The following data property extracts the average contribution amount from the contributions_donotmodify
data table, omitting rows that do not have a contribution amount:
"data": [
{
"name": "polys",
"format": "polys",
"sql": "SELECT zipcodes.rowid,AVG(contributions_donotmodify.amount) AS avgContrib FROM contributions_donotmodify,zipcodes WHERE contributions_donotmodify.amount IS NOT NULL AND contributions_donotmodify.contributor_zipcode = zipcodes.ZCTA5CE10 GROUP BY zipcodes.rowid ORDER BY avgContrib DESC"
}
]
When working with polygon data, the "format": "polys"
property must be specified.
The scales
specification scales x
values to the visualization area width and y
values to the height. A color scale, polys_fillColor
is also specified that linearly scales nine contribution amount ranges to nine colors:
"scales": [
{
"name": "x",
"type": "linear",
"domain": [-19646150.75527339, 19646150.755273417],
"range": "width"
},
{
"name": "y",
"type": "linear",
"domain": [-3071257.58106188, 10078357.267122284],
"range": "height"
},
{
"name": "polys_fillColor",
"type": "linear",
"domain": [0, 325, 650, 975, 1300, 1625, 1950, 2275, 2600],
"range": ["#115f9a", "#1984c5", "#22a7f0", "#48b5c4", "#76c68f", "#a6d75b", "#c9e52f", "#d0ee11", "#d0f400"],
"default": "green"
}
]
Zip code areas whose average contribution amounts are not specified by the domain are color-coded green.
The marks
property specifies visually encoding the data from the polys
data table as polygons:
"marks": [
{
"type": "polys",
"from": { "data": "polys" },
... elided ...
}
}
]
Polygon x
and y
vertex locations are transformed to the visualization area using the x
and y
scales.
"marks": [
{
... elided ...
"properties": {
"x": {
"scale": "x",
"field": "x"
},
"y": {
"scale": "y",
"field": "y"
},
... elided ...
}
}
]
The x
and y
polygon vertex locations are implicitly encoded in the data table as described in Polys Type.

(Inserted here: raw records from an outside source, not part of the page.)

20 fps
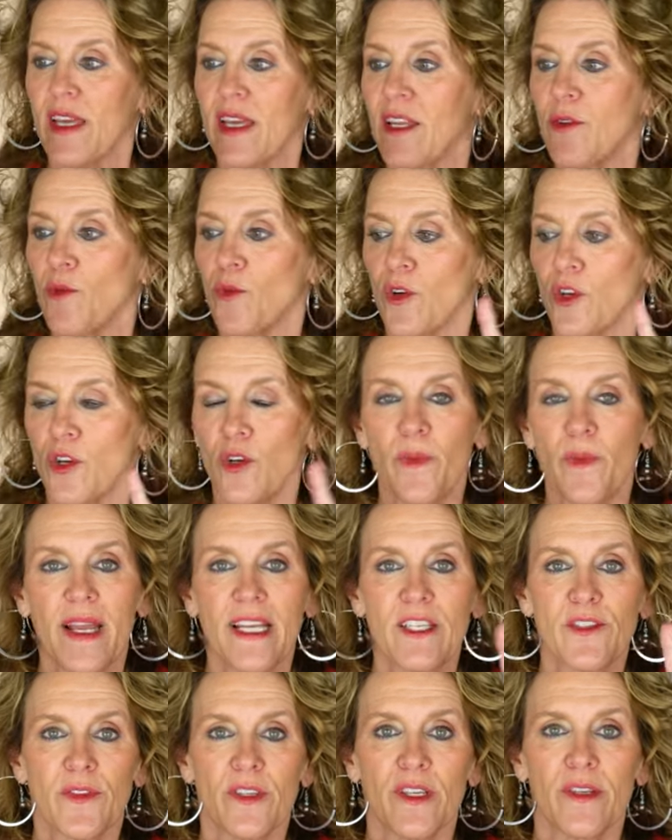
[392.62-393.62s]
then who
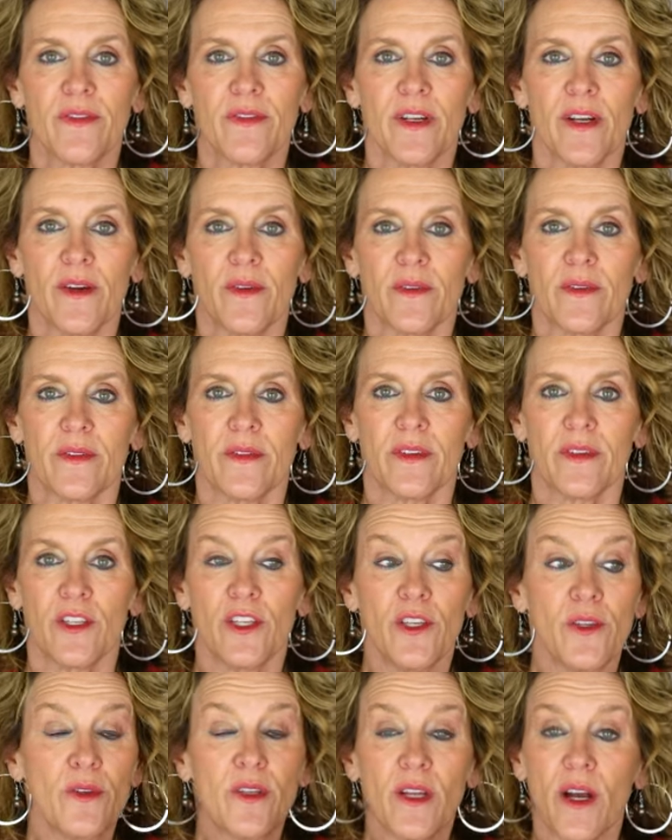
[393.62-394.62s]
pays for your phone?
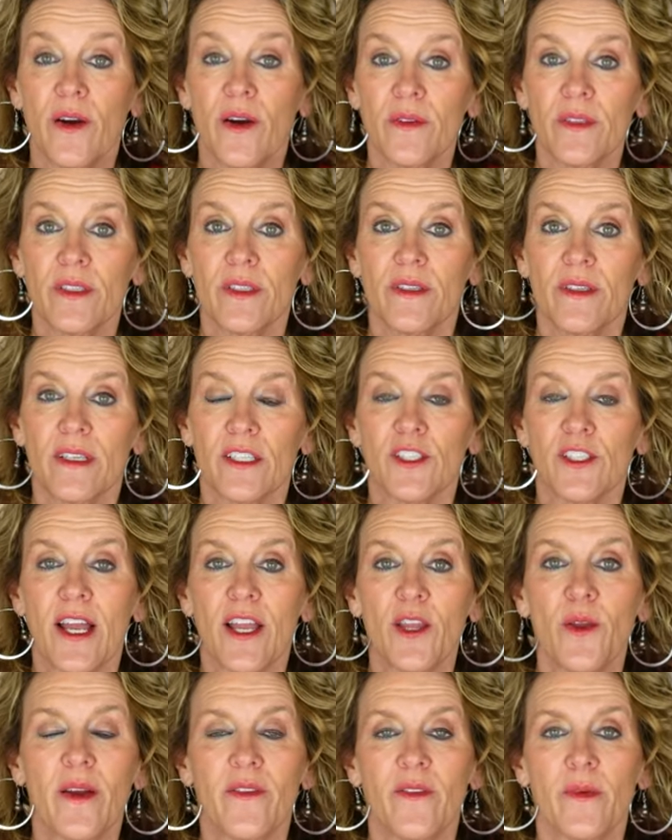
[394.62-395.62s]
You don't, because
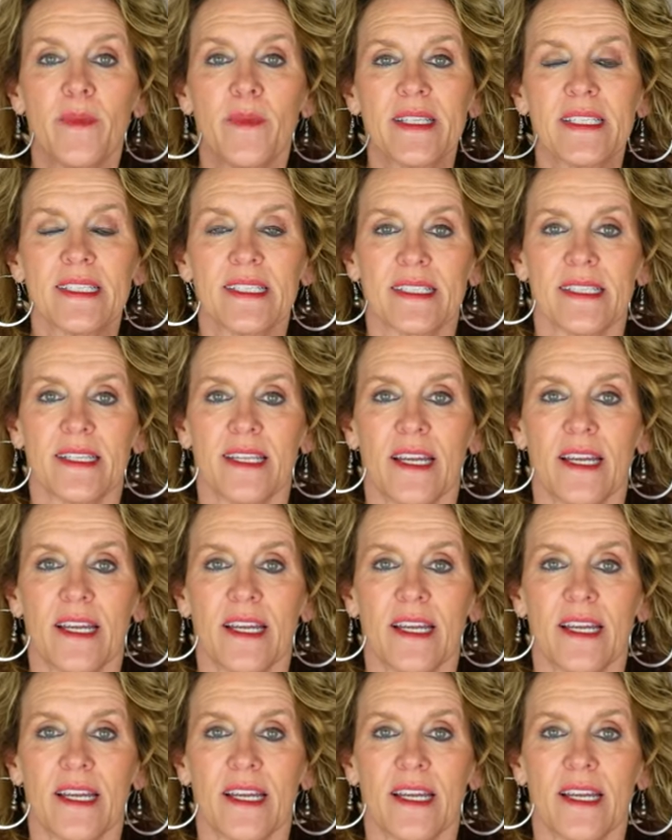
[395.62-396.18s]
now you have a business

Polygon fill color color-codes the average contribution amount, avgContrib
, linearly scaled by the polys_fillColor
scale:
"marks": [
{
... elided ...
"properties": {
... elided ...
"fillColor": {
"scale": "polys_fillColor",
"field": "avgContrib"
},
... elided ...
}
}
]
Finally, the marks property specifies the polygon border width and color, and line join constraints:
"marks": [
{
... elided ...
"properties": {
... elided ...
"strokeColor": "white",
"strokeWidth": 0,
"lineJoin": "miter",
"miterLimit": 10
}
}
]
This tutorial introduced you to the polys
marks type. The main difference between this and other types is vertices, indices, and their grouping are implicitly encoded in the data table.